While heavy lifting offers significant benefits, it also raises an important question — how do you know when it’s safe to push your limits?
Pawan Behal, chief fitness consultant and founder of Behal Fitness Center Shahkot, Punjab, tells indianexpress.com, “A key indicator that one is ready to progress to heavier weights is consistent mastery of proper form with lighter loads. When you can execute hip thrusts with a controlled, neutral spine, stable core, and optimal glute activation without experiencing discomfort or compensatory movements, your body is prepared for increased resistance.”
Additionally, he states that improvements in overall strength, endurance, and mobility – especially in the hips and lower back — signal readiness. “If you’ve progressively increased weights over time and have been training under proper supervision or following a structured program, these are clear signs that you’re building the necessary muscular foundation and neuromuscular coordination to handle heavier loads safely,” notes Behal.
“Improper form can significantly increase the risk of injury, particularly to the lower back and hips.

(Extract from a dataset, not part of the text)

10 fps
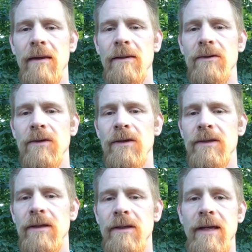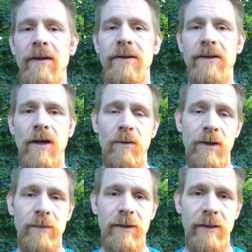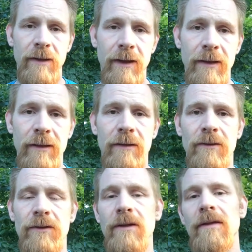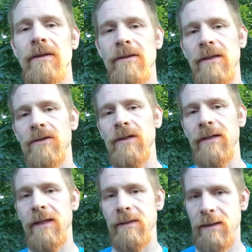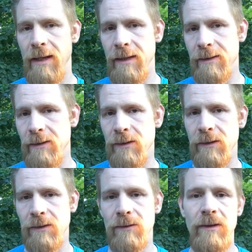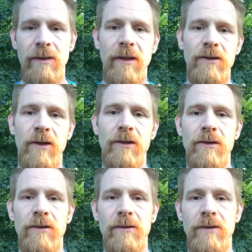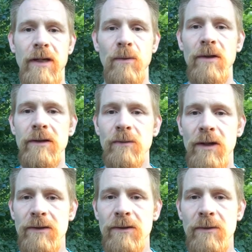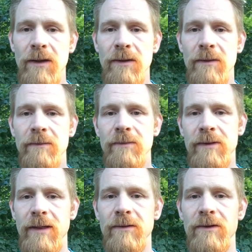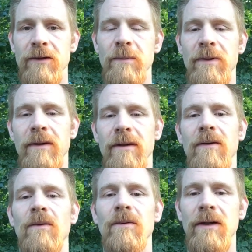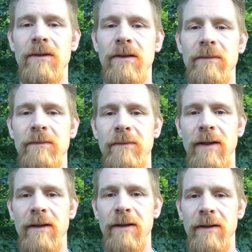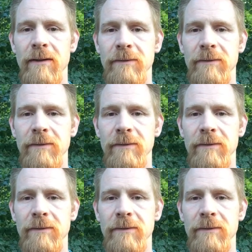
You notice Kelly's not with me today. She is teaching a dance class as she usually does on Tuesday. William Russell, welcome. Potato Derp, welcome. Hi.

When the movement is performed incorrectly — such as allowing the lower back to hyperextend or failing to engage the glutes fully — the load can be improperly transferred to the lumbar spine. This misalignment may result in excessive strain on the vertebral discs and surrounding muscles, leading to discomfort, muscle imbalances, or chronic lower back pain,” explains Behal.

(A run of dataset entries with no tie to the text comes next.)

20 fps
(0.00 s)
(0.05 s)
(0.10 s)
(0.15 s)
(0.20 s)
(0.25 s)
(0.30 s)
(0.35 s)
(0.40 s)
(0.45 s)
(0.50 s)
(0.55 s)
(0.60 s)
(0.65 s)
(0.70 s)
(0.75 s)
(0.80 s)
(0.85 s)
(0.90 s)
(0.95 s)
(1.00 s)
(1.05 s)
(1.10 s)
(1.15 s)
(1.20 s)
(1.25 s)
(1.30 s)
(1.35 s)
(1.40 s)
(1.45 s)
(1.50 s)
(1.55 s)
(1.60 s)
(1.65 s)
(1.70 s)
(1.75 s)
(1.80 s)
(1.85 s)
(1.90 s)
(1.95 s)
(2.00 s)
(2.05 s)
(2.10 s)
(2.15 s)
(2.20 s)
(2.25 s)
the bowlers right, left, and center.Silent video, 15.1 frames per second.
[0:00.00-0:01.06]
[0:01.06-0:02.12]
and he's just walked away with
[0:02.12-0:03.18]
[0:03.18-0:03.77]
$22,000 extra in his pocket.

Furthermore, if the hips are not correctly aligned, it can lead to uneven force distribution across the hip joints, increasing the risk of strains or joint irritation. As the weight increases, these issues are amplified, making strict adherence to proper technique critical to preventing injury.

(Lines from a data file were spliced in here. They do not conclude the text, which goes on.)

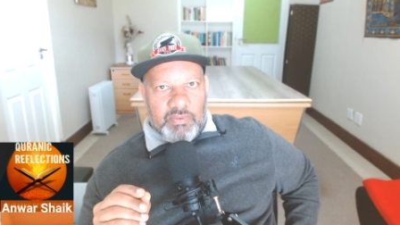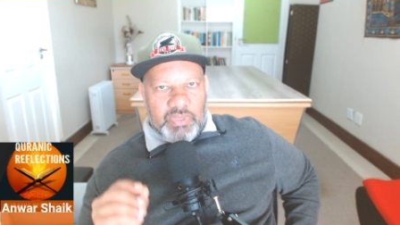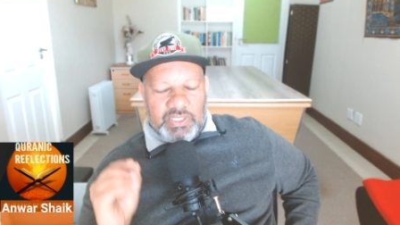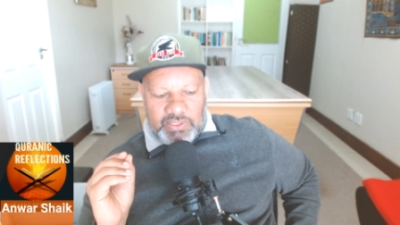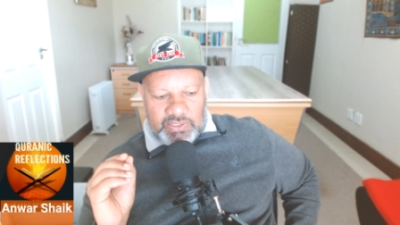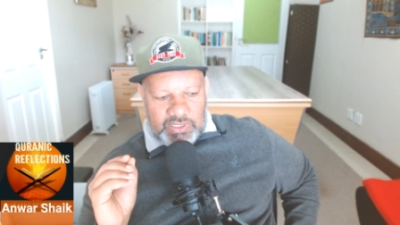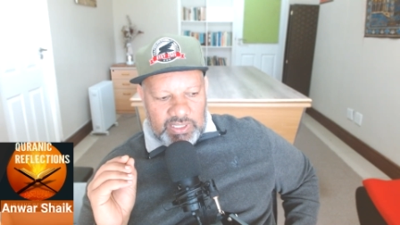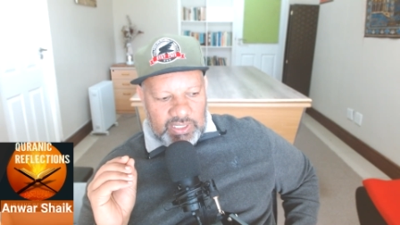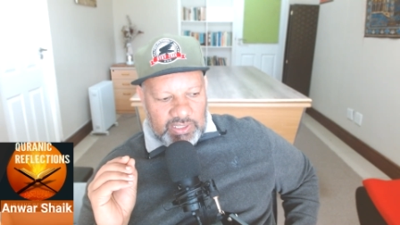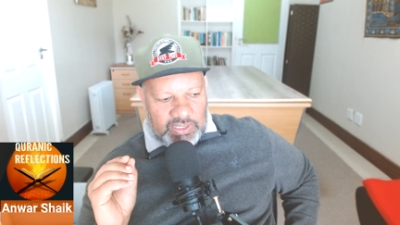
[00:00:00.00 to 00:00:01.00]
but it
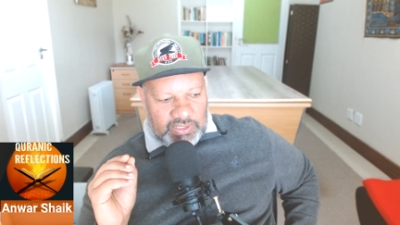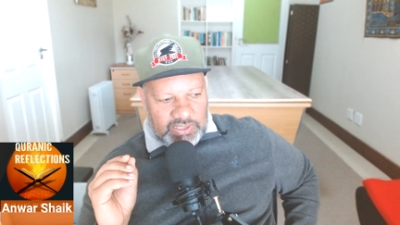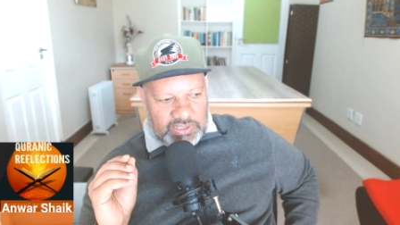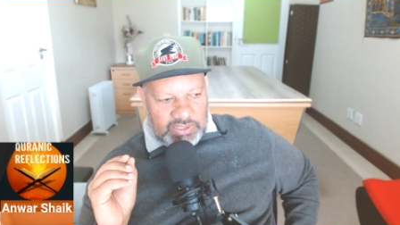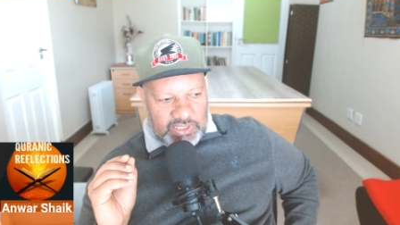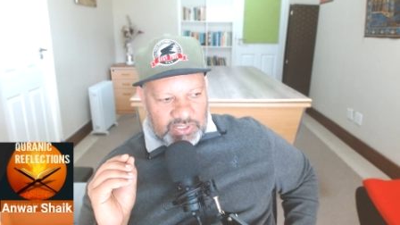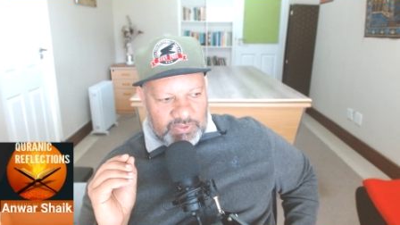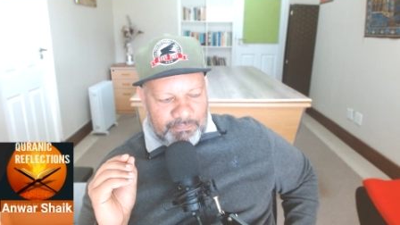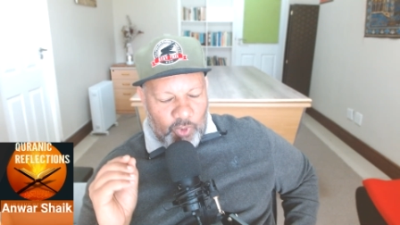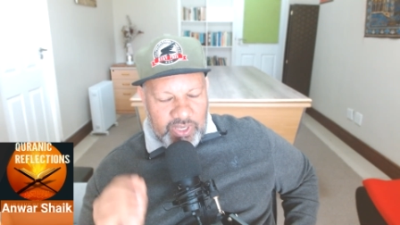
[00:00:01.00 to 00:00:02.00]
it is
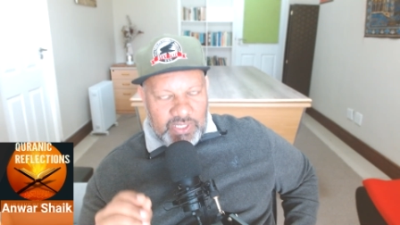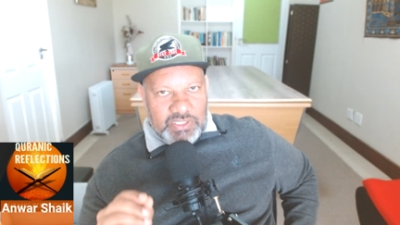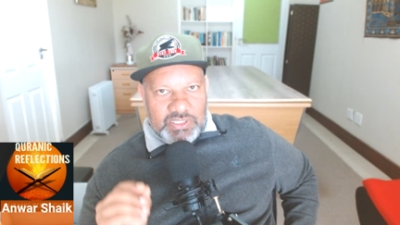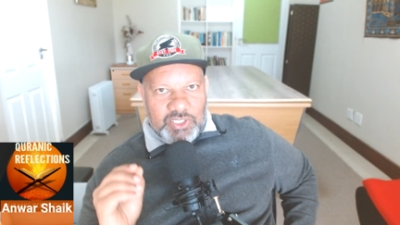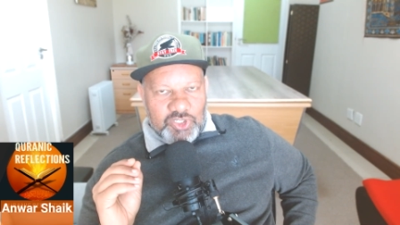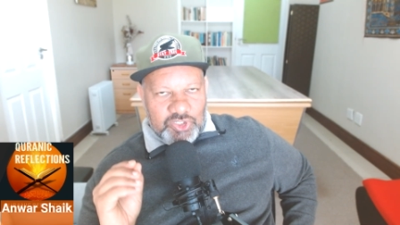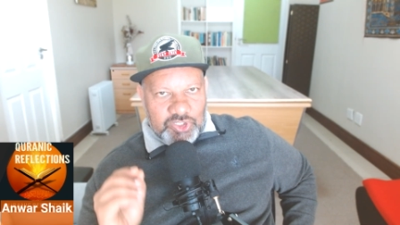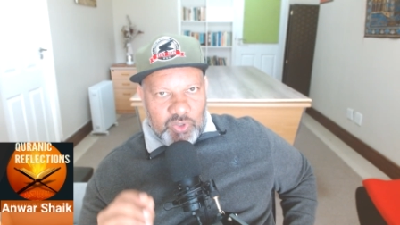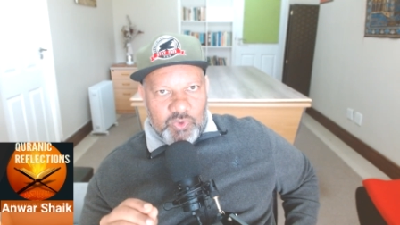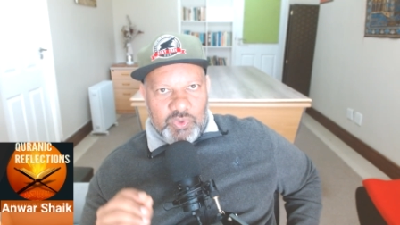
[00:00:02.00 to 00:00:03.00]
it points it
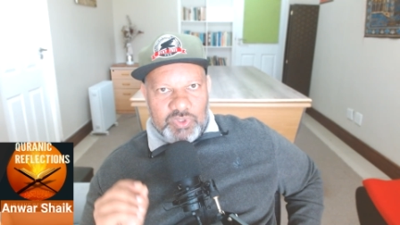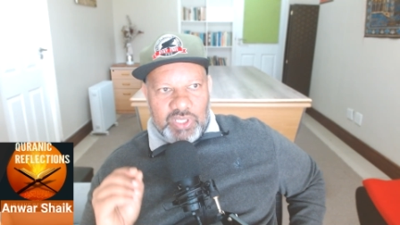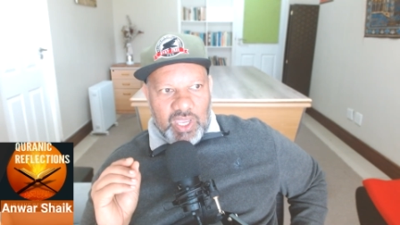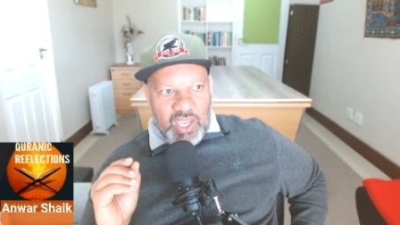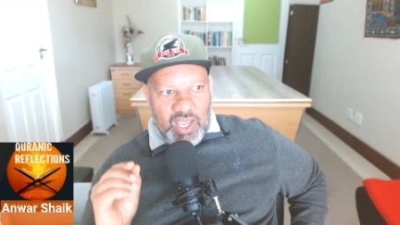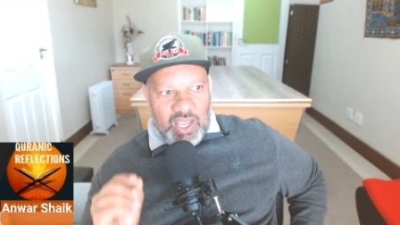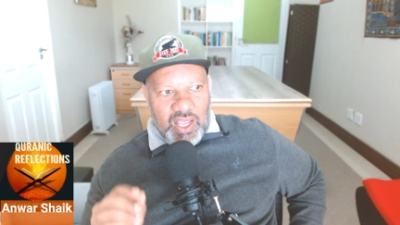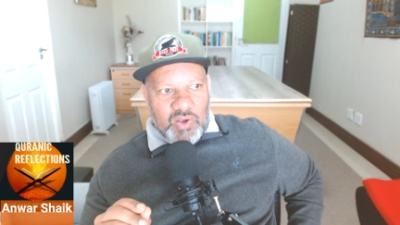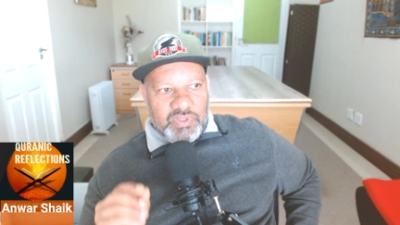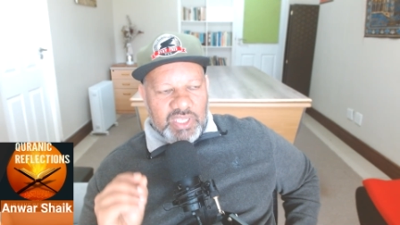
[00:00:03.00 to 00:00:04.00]
shows
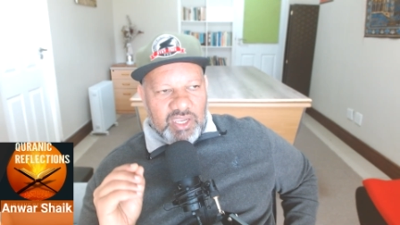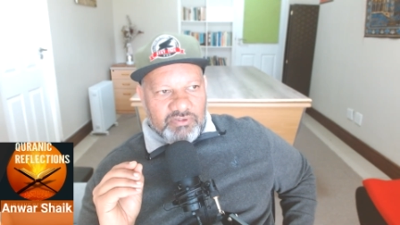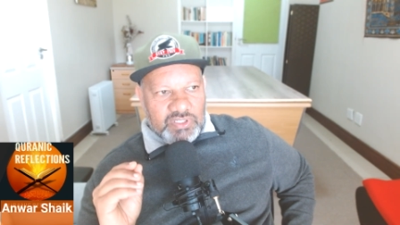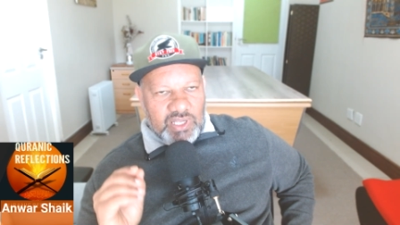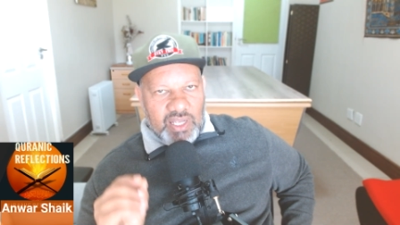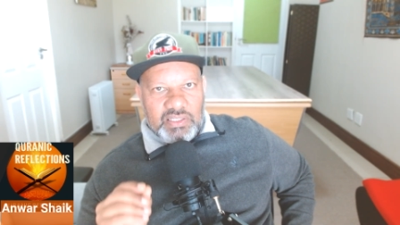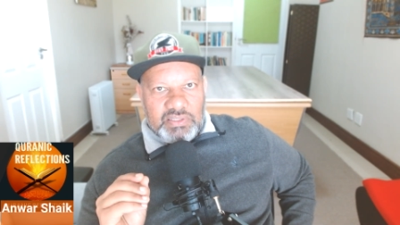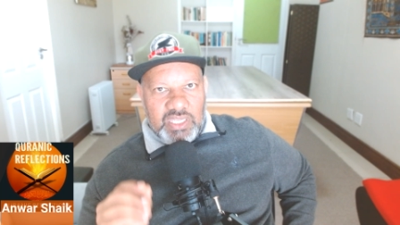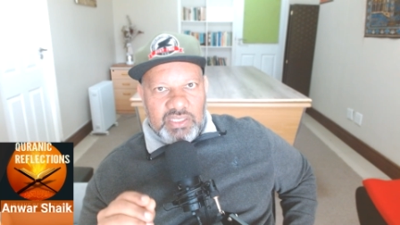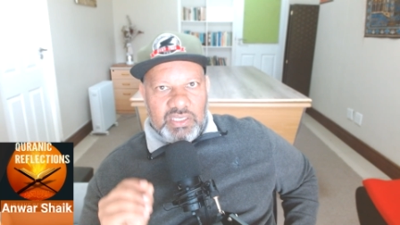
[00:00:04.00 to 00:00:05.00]
how they have
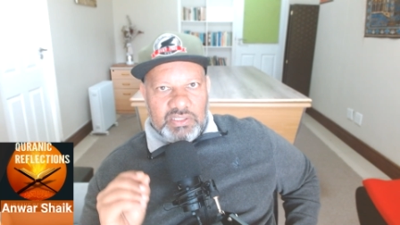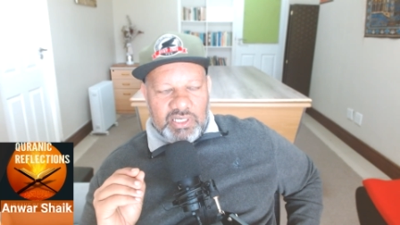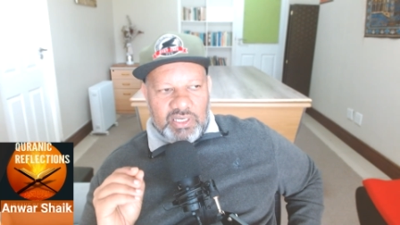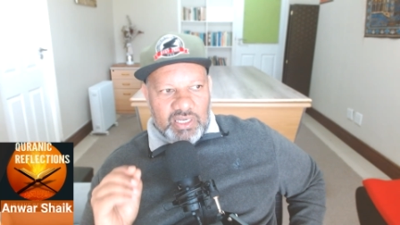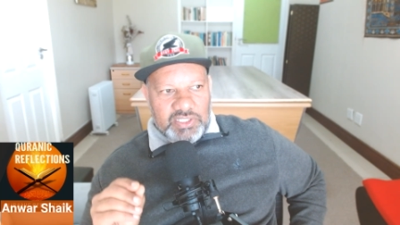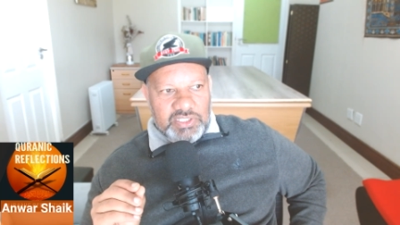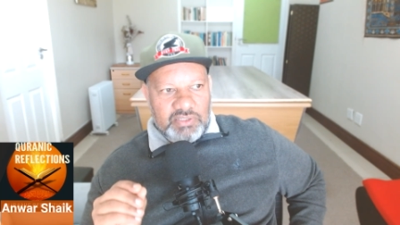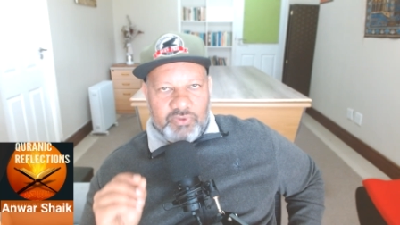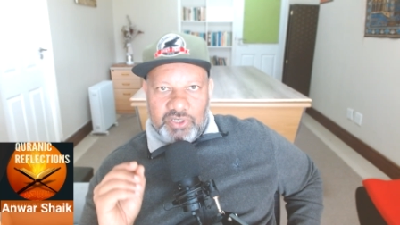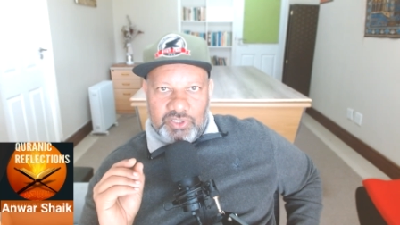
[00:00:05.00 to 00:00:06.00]
started taking the
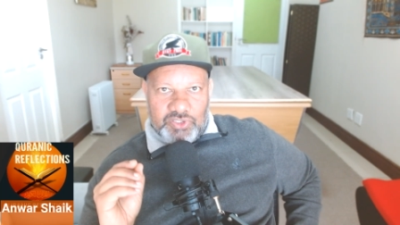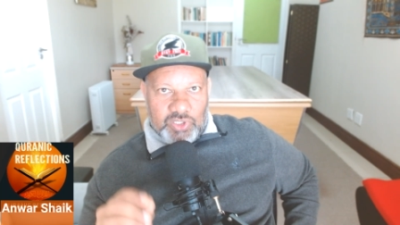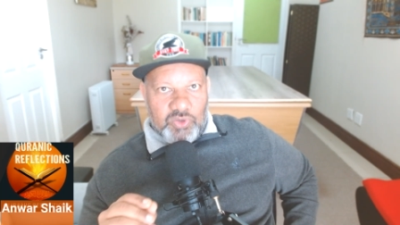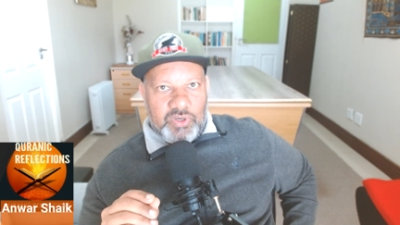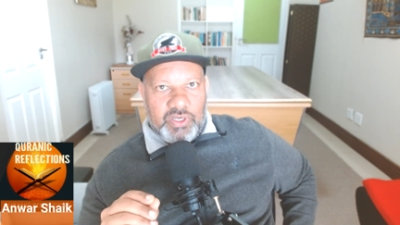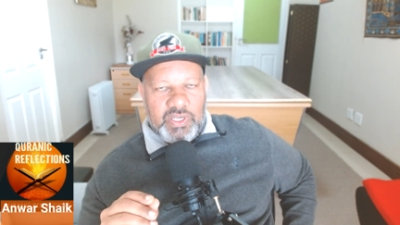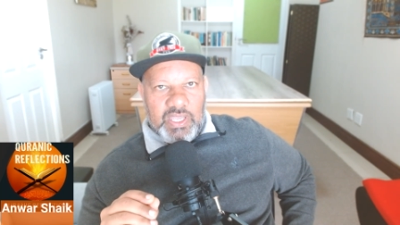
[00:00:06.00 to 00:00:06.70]
religion for a joke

Behal recommends, “Begin with dynamic stretches such as leg swings and hip circles to increase blood flow and enhance joint mobility. Incorporating glute activation exercises — like banded glute bridges or side-lying clamshells — can help ensure that the target muscles are primed and engaged. Moreover, foam rolling the lower back, glutes, and hamstrings helps release muscle tightness and improve flexibility. A light warm-up set of hip thrusts using just the bar or a very light load is also recommended to acclimate your body to the movement pattern before progressing to heavier weights. This comprehensive approach not only prepares your body physically but also reinforces proper form, setting the stage for a safer and more effective training session.”